Tuesday, November 24, 2015

Making Peace with Grief

Grief didn't knock on the door or give me any warning that it had taken up residence. It crept in while I wasn't looking and made its home in every recess of my heart, and it waited. Waited for me to notice it was there.

I felt its presence before I knew its name. My life as a functional person, as a mother and wife, slowly ceased to exist. It wasn't until a friend looked into my eyes and heard me describe what I had been experiencing that I started to grasp what was happening to me, to frame it in a way I could understand. I didn't know how it could define me so quickly and pervasively, but at least I knew what to call it.

I've learned that there is no timeline for grief. I was at the gym, listening to a podcast where a woman was giving advice to a mother whose six-year-old son was still trying to process the loss of his father, which had happened when he was three years old. She made sure to emphasize that although the freshness of pain may lessen over time, grief and the loss are always part of the story.

You don't get over grief. It's part of you. This helped me to a certain extent, because I was able to see that this grief I have experienced is not an invasive presence that I am going to be spending the next several months trying to get rid of and forget.

Maybe there is a way to make peace with grief.

To see it not as an intruder, but as another chapter of the story that the Lord is writing for my life. It doesn't mean that I rejoice in it. It doesn't mean that I want more things like this to happen to me. But it does mean that I don't have to feel like the aftermath, the sorrow, the tears, has been a waste.

When grief arrived, it found company. Some of its companions have actually been a part of my story for a very long time. Loss and sorrow woke them from their restless slumber. 

If grief was every breath, then depression was cancer. Counseling and medication and getting out of bed each day was the chemotherapy, and I am still doing chemotherapy, four months later.

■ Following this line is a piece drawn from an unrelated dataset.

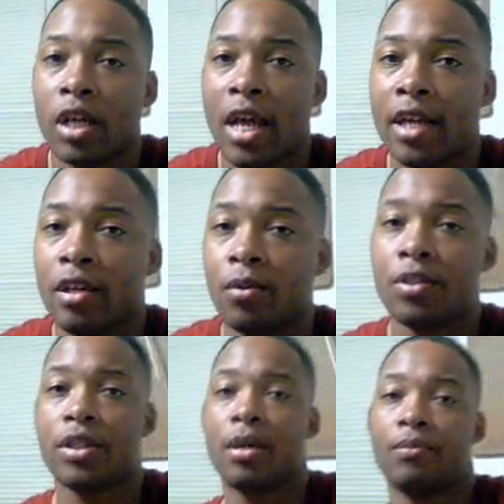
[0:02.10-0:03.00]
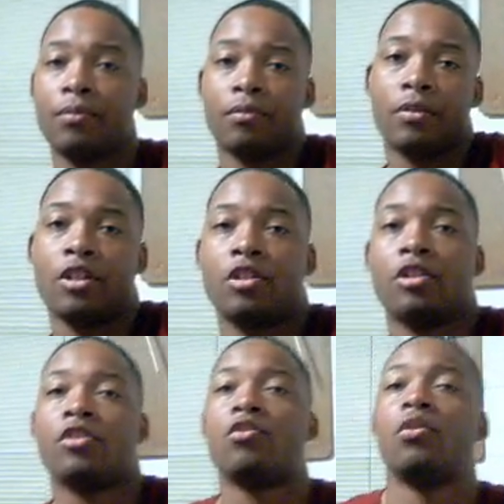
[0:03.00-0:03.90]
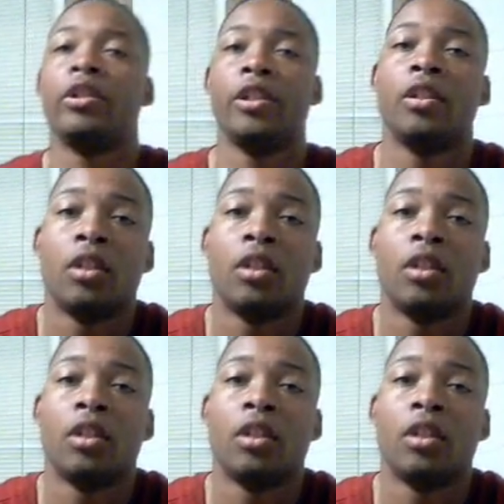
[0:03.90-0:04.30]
Hey yo, what's up? It's yours truly.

The difference is, our culture has a language to talk about cancer. It's not pleasant to discuss, and I'm sure that those who have experience with cancer might be slightly offended that I would compare it to depression on any level. I certainly don't intend to offend, but I think the analogy is helpful, because in the same way that no one would ever blame someone for having cancer, when depression has any part of its source in one's biology and physiology, it is no more one's fault for experiencing it. But most people, especially Christians, don't see depression that way. So instead it is treated like a sin, or, at best, like a disease, but a disease that you brought on yourself.

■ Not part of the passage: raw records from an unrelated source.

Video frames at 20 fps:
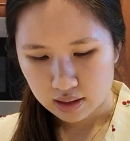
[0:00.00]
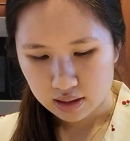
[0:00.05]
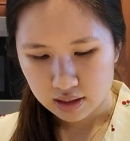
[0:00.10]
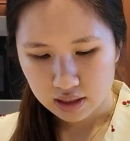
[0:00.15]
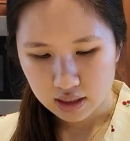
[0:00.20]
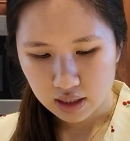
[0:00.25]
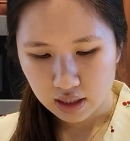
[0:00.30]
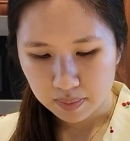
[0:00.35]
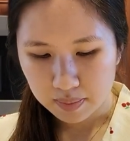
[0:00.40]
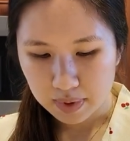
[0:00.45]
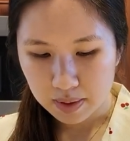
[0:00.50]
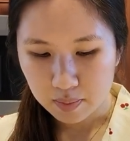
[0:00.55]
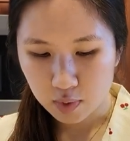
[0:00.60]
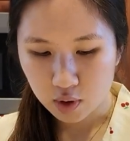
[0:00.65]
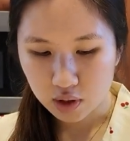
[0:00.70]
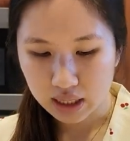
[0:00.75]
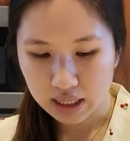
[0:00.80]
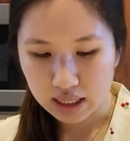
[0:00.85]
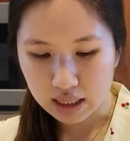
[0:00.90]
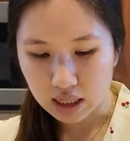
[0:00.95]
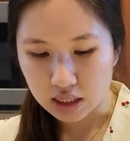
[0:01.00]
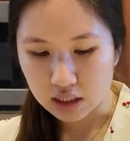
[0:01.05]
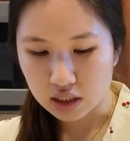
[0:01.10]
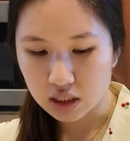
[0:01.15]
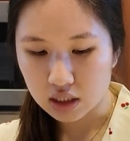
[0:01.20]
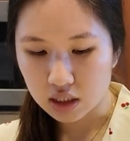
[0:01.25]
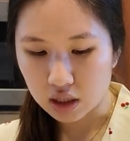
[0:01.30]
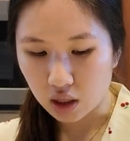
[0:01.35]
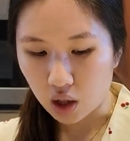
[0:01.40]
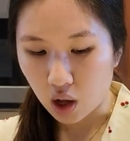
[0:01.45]
It's gonna be more like a
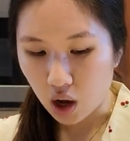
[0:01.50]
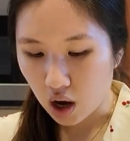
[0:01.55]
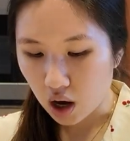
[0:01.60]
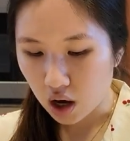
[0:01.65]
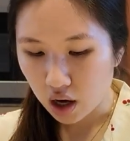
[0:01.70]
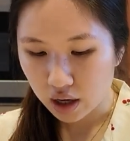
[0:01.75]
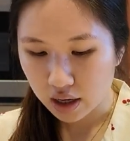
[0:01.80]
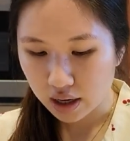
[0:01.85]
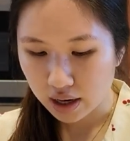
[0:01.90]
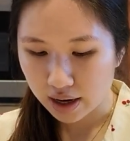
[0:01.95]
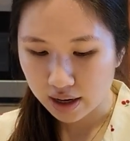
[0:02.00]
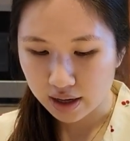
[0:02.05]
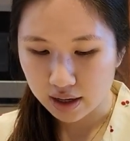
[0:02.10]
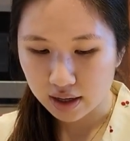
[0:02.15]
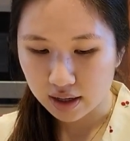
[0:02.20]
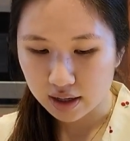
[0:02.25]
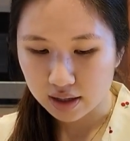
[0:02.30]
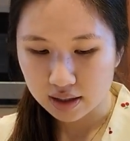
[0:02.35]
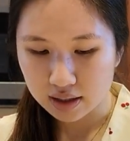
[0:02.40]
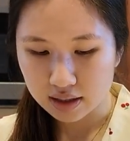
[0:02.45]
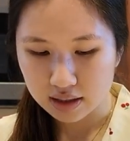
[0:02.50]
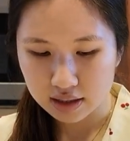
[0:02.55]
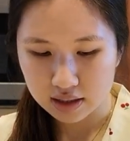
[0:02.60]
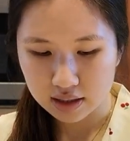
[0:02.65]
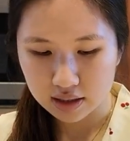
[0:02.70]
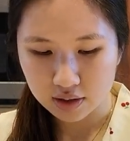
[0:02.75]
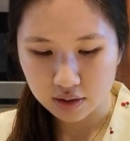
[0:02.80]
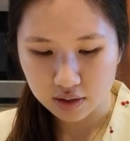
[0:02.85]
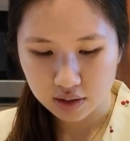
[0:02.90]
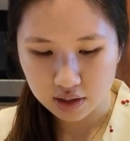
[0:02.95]
slaw kind of
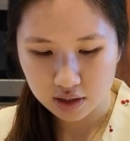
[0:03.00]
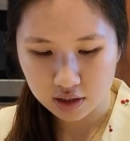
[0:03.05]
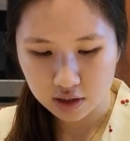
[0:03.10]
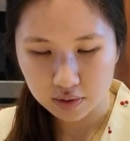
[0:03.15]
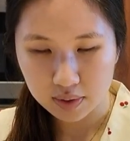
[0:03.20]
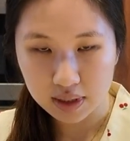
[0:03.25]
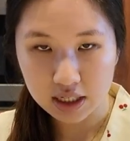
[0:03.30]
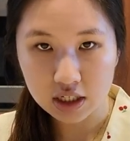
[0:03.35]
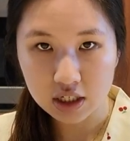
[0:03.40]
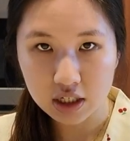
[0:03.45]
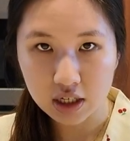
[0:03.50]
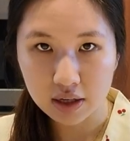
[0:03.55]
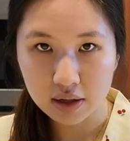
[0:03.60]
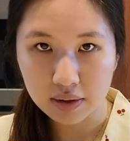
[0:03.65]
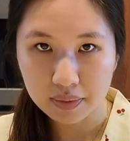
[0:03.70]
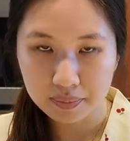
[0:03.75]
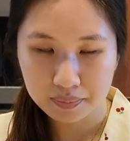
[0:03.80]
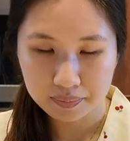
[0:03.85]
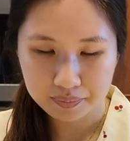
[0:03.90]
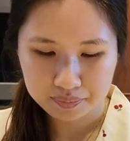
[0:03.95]
deal situation.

And so this journey begins with me looking grief and anxiety and depression and all their associated friends straight in the eyes and saying, "I see you. I hear you. I know that you are here. But I will not let this part of my life be any kind of ending point. By God's grace, it will be a beginning of me learning how to live well in the midst of you being here. My hope is not in a cure for a disorder, but in a Person, and he has promised never to leave me or forsake me."